= BRIEF =
Transcribe all records, preserving every character.

*** RECORD SET Section Begins ***

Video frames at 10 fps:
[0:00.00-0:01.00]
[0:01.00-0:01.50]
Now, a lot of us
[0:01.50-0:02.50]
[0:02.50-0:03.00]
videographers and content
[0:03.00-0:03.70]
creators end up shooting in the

*** RECORD SET Section Ends ***

= RESULT OF THE TASK =
Video frames at 10 fps:
[0:00.00-0:01.00]
[0:01.00-0:01.50]
Now, a lot of us
[0:01.50-0:02.50]
[0:02.50-0:03.00]
videographers and content
[0:03.00-0:03.70]
creators end up shooting in the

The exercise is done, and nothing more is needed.